> _WORK REQUIRED_: The expected response is an exact repetition of every record, with images excluded.

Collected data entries
== == ==

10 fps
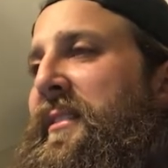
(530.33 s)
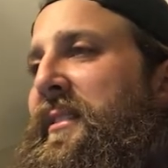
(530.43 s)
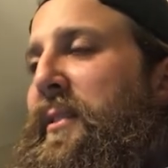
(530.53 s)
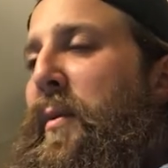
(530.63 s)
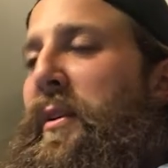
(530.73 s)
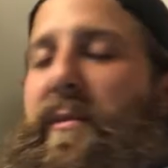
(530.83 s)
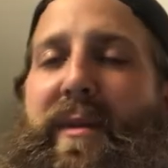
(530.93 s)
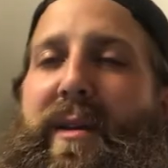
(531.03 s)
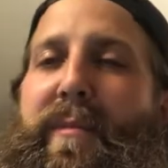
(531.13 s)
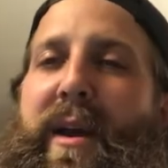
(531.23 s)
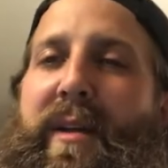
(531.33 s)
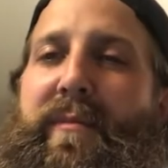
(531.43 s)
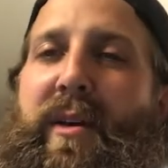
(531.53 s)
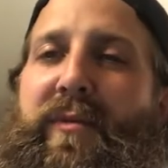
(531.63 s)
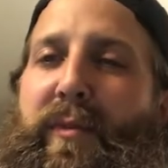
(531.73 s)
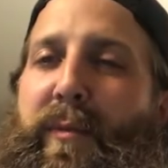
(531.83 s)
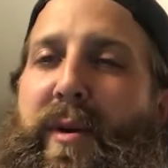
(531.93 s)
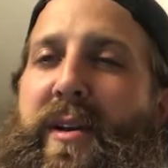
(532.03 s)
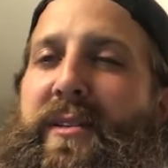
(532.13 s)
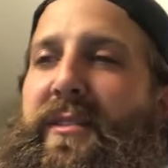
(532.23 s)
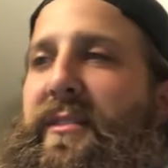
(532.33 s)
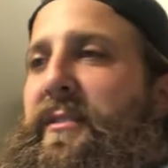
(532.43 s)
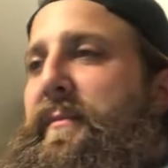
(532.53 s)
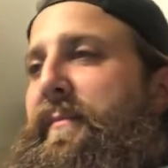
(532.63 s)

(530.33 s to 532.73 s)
is going to be a bad month for pests.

== == ==

> _ANSWER TO THIS PROBLEM_:
10 fps
(530.33 s)
(530.43 s)
(530.53 s)
(530.63 s)
(530.73 s)
(530.83 s)
(530.93 s)
(531.03 s)
(531.13 s)
(531.23 s)
(531.33 s)
(531.43 s)
(531.53 s)
(531.63 s)
(531.73 s)
(531.83 s)
(531.93 s)
(532.03 s)
(532.13 s)
(532.23 s)
(532.33 s)
(532.43 s)
(532.53 s)
(532.63 s)

(530.33 s to 532.73 s)
is going to be a bad month for pests.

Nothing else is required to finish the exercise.